Aim of the exercise:
Report back each line of the records that contains the string "frames".

(Beginning of Records provided)

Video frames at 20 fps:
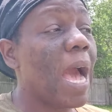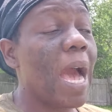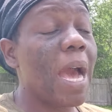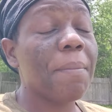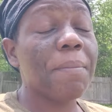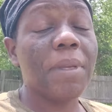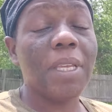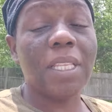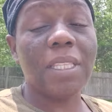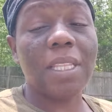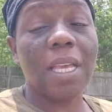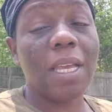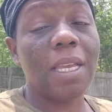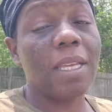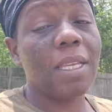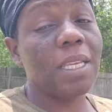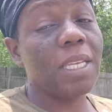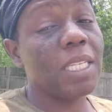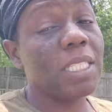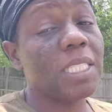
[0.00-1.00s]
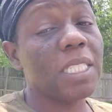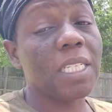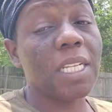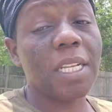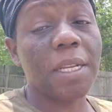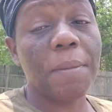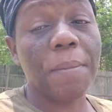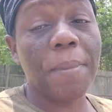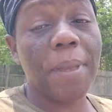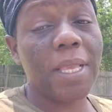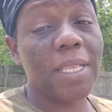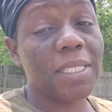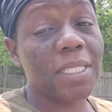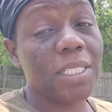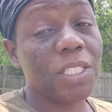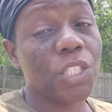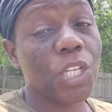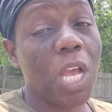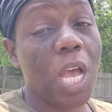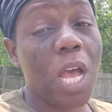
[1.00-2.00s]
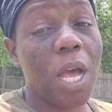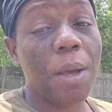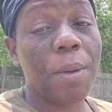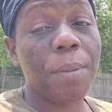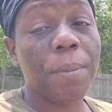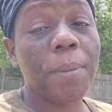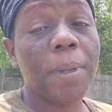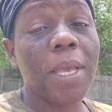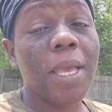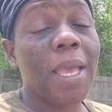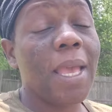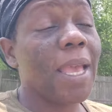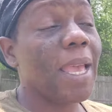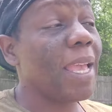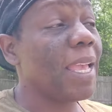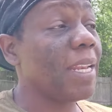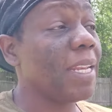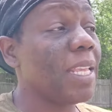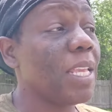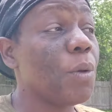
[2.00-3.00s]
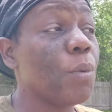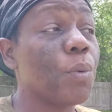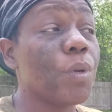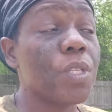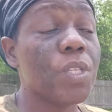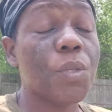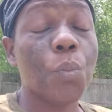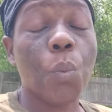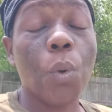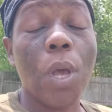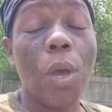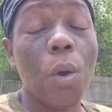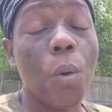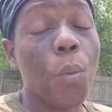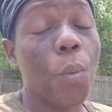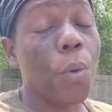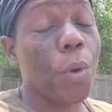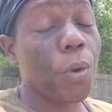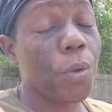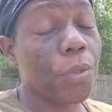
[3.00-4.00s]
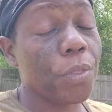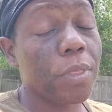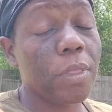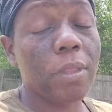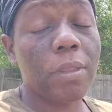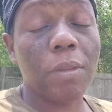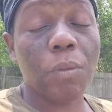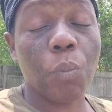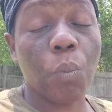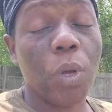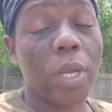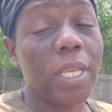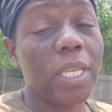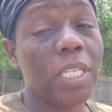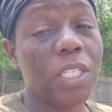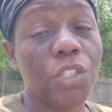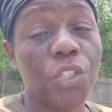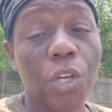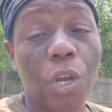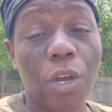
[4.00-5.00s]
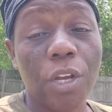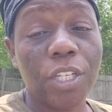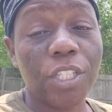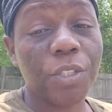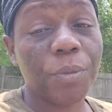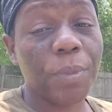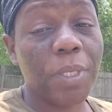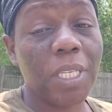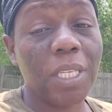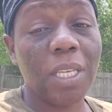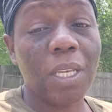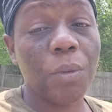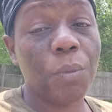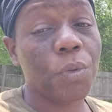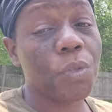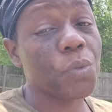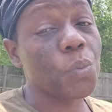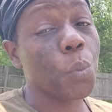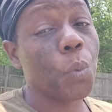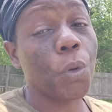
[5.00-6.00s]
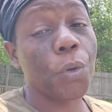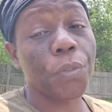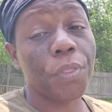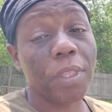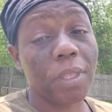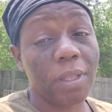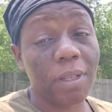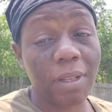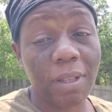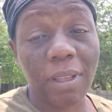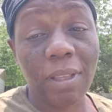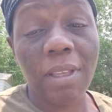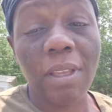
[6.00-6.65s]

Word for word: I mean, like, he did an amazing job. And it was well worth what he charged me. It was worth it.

(End of Records provided)
(Beginning of Records provided)

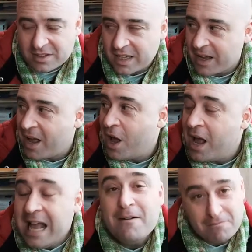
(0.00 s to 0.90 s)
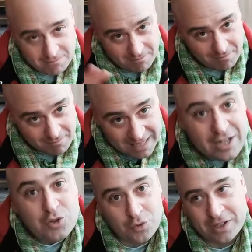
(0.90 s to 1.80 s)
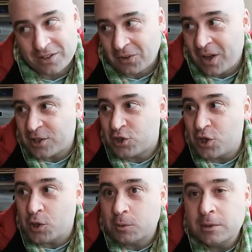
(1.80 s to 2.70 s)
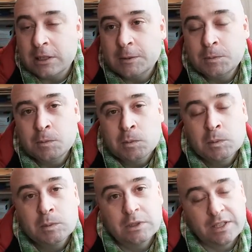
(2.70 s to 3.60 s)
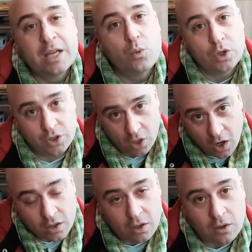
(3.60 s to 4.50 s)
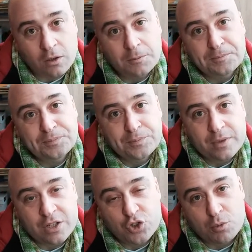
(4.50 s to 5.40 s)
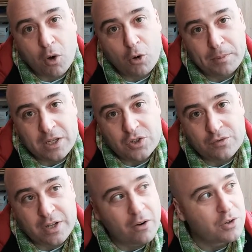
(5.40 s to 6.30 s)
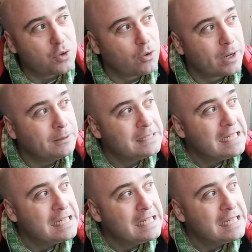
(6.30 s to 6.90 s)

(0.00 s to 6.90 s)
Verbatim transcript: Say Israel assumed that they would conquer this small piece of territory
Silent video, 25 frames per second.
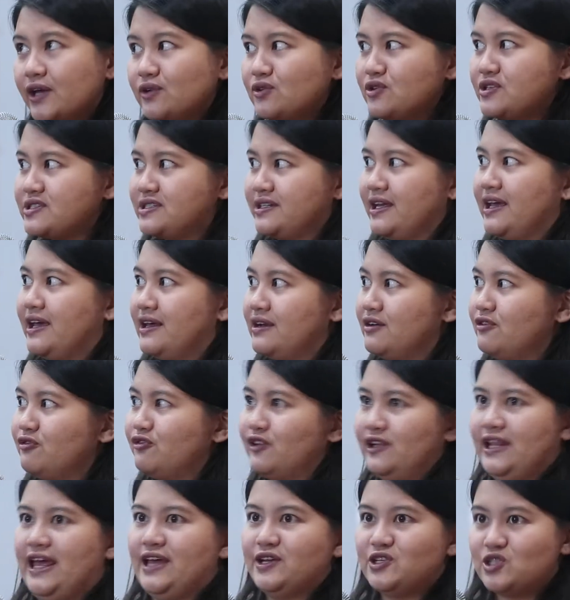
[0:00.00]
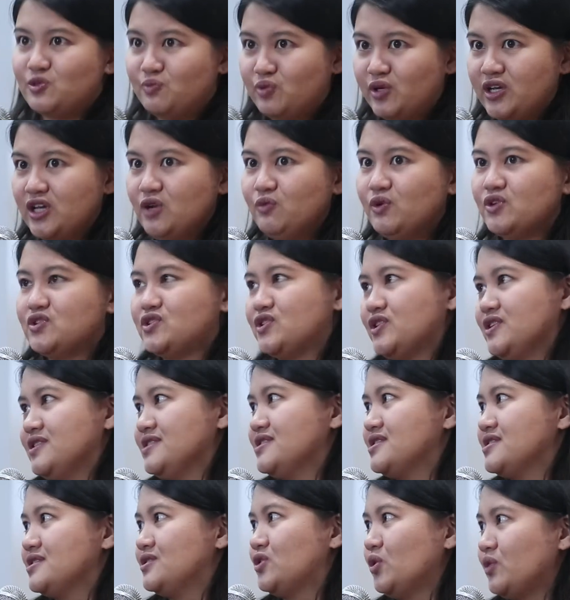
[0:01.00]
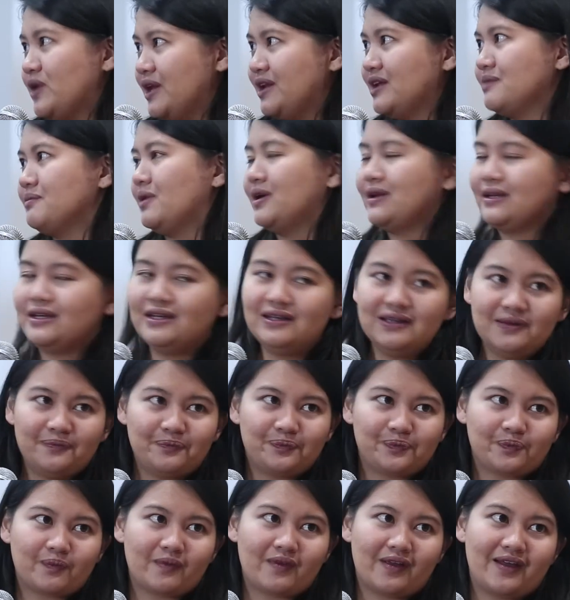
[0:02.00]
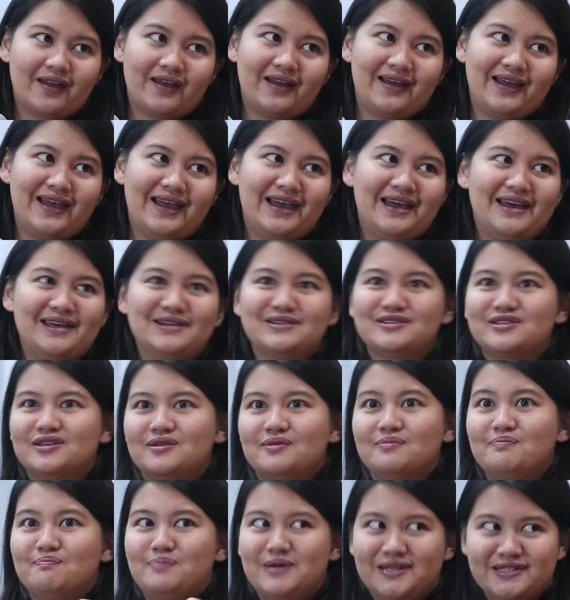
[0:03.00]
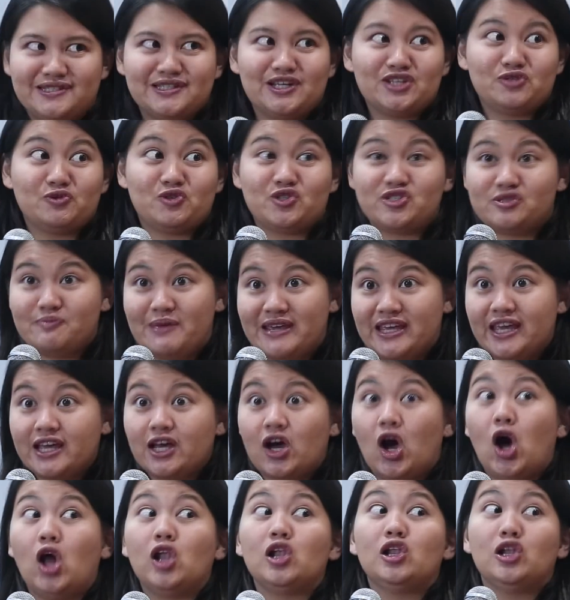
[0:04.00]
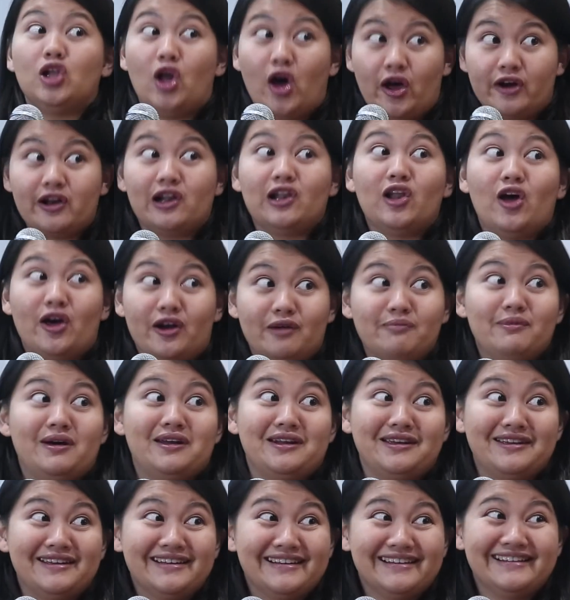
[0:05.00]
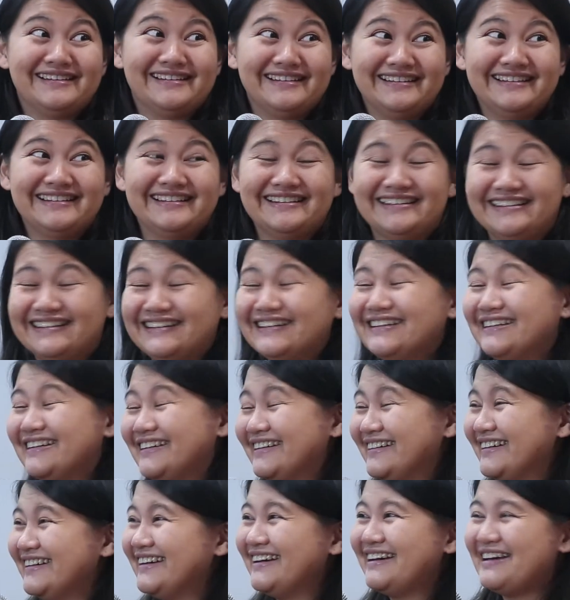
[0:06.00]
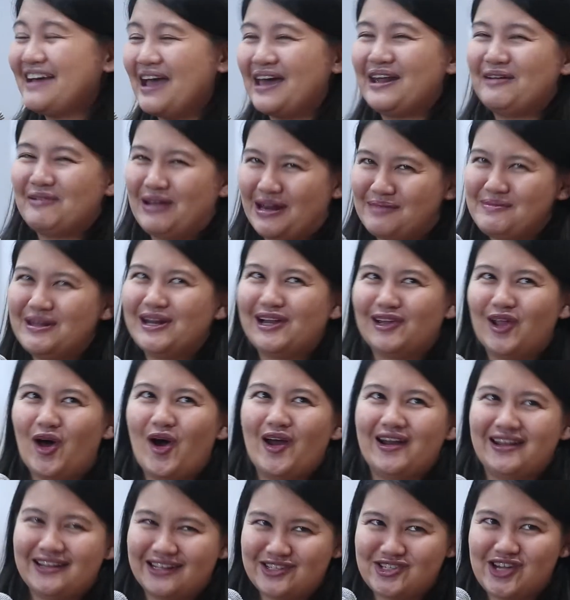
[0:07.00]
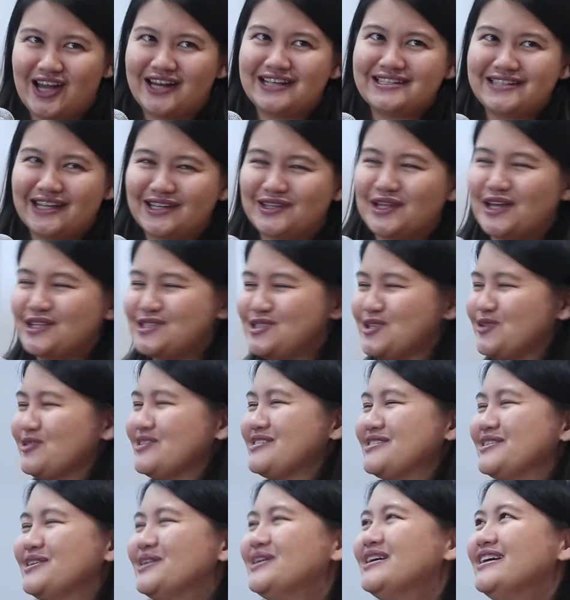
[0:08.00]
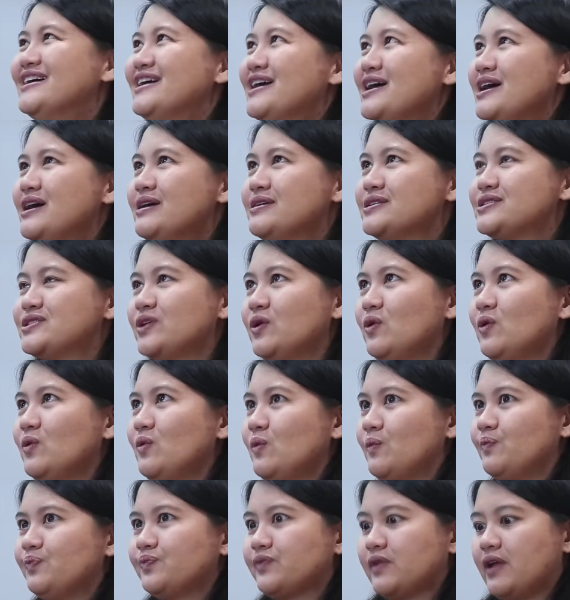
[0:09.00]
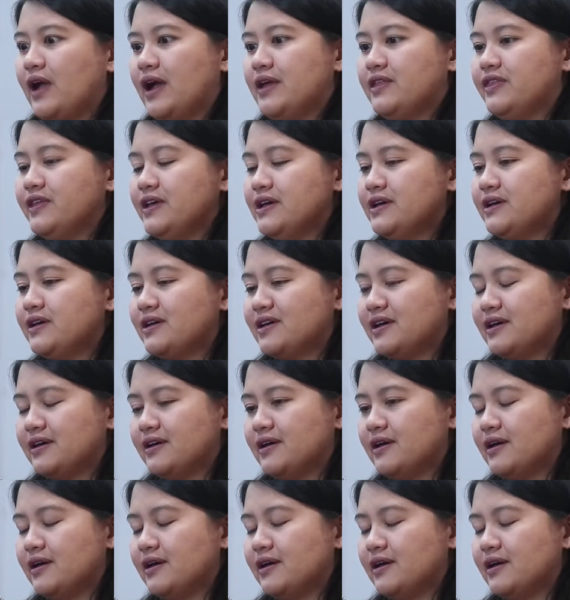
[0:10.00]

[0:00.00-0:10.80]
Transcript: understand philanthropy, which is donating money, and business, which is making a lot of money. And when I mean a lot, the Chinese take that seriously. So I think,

(End of Records provided)

Response below:
Video frames at 20 fps:
Silent video, 25 frames per second.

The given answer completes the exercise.